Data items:
--------------------------------------------------

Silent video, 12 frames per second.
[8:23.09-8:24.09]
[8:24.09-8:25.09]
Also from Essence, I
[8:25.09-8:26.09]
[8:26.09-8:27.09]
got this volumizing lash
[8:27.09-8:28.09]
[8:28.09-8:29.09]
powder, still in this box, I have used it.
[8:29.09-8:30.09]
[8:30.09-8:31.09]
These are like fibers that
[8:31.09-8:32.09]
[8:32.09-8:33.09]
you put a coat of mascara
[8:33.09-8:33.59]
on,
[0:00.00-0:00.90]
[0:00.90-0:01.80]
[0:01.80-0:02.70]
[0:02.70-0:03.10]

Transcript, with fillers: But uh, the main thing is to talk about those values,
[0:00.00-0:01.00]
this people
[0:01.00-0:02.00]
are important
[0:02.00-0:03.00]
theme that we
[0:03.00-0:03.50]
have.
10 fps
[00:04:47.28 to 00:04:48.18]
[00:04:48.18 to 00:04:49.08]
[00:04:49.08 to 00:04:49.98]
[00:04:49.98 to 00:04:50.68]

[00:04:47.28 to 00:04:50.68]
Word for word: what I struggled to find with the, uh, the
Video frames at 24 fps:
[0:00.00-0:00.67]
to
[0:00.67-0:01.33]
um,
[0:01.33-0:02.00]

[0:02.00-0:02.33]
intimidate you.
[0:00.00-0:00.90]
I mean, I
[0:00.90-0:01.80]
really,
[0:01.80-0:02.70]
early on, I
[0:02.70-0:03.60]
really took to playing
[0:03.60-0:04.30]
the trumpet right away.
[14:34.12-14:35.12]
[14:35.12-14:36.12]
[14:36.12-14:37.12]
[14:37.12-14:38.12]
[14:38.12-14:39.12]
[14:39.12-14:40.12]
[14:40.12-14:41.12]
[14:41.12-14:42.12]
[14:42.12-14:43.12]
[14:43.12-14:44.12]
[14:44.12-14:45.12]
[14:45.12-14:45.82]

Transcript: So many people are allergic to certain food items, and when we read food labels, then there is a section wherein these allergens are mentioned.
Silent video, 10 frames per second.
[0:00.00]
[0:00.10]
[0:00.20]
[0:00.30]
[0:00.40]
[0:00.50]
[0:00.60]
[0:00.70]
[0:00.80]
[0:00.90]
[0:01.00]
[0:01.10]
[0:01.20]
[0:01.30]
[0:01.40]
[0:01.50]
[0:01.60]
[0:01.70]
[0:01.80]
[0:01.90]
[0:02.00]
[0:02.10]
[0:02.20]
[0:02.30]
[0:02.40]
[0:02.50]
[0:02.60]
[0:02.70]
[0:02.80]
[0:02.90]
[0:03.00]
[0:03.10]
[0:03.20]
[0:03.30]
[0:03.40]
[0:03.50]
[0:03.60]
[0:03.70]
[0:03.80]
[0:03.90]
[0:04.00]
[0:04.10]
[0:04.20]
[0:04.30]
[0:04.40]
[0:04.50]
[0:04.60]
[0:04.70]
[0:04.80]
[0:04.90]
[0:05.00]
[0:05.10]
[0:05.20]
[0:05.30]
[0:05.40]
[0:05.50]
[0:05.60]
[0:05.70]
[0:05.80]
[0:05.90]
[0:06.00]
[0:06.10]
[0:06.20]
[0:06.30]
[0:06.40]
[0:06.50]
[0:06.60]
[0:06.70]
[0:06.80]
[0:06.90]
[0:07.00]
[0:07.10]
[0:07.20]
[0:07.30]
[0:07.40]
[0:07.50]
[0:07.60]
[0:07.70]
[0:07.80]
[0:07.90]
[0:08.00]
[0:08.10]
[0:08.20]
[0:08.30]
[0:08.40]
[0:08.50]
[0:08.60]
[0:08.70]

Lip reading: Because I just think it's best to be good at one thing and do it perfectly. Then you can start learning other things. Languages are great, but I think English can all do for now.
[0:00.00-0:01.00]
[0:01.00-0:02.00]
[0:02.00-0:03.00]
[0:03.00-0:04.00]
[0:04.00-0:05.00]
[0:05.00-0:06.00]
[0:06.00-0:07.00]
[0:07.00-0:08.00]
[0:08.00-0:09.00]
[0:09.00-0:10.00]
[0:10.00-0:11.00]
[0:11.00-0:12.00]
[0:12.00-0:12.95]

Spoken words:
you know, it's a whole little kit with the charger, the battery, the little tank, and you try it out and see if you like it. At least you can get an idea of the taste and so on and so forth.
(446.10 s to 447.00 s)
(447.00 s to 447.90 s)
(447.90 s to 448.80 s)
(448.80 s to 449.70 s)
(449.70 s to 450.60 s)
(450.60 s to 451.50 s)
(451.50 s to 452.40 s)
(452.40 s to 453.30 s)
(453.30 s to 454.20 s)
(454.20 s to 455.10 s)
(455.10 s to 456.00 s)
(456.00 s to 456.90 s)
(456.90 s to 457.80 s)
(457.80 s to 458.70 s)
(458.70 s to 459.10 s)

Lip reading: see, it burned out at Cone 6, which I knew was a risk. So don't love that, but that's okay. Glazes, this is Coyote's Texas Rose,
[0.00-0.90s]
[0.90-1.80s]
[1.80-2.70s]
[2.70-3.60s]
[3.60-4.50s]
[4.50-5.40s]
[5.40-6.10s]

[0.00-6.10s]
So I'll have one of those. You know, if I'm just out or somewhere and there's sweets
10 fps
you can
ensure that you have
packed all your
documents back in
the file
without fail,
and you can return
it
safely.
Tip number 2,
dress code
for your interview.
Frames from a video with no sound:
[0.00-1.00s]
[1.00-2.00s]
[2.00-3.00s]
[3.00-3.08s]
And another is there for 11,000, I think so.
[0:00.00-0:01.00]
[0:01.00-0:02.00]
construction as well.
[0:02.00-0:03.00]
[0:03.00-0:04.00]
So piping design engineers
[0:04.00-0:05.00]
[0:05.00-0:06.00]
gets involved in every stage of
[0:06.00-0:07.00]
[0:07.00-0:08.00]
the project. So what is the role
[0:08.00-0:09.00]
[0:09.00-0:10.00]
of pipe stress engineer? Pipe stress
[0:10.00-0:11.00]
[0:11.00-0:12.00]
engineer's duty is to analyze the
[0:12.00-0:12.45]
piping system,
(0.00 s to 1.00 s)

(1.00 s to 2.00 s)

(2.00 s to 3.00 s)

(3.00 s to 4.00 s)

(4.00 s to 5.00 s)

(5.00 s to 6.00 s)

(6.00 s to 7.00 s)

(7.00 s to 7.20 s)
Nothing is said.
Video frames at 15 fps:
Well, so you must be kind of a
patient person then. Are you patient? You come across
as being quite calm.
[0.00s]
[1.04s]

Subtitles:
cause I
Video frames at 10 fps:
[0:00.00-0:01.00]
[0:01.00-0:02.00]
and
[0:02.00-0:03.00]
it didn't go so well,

--------------------------------------------------

What you should do: Which lines above include "second"? Show each of them by copying it.

Response to the task:
Silent video, 12 frames per second.
Silent video, 10 frames per second.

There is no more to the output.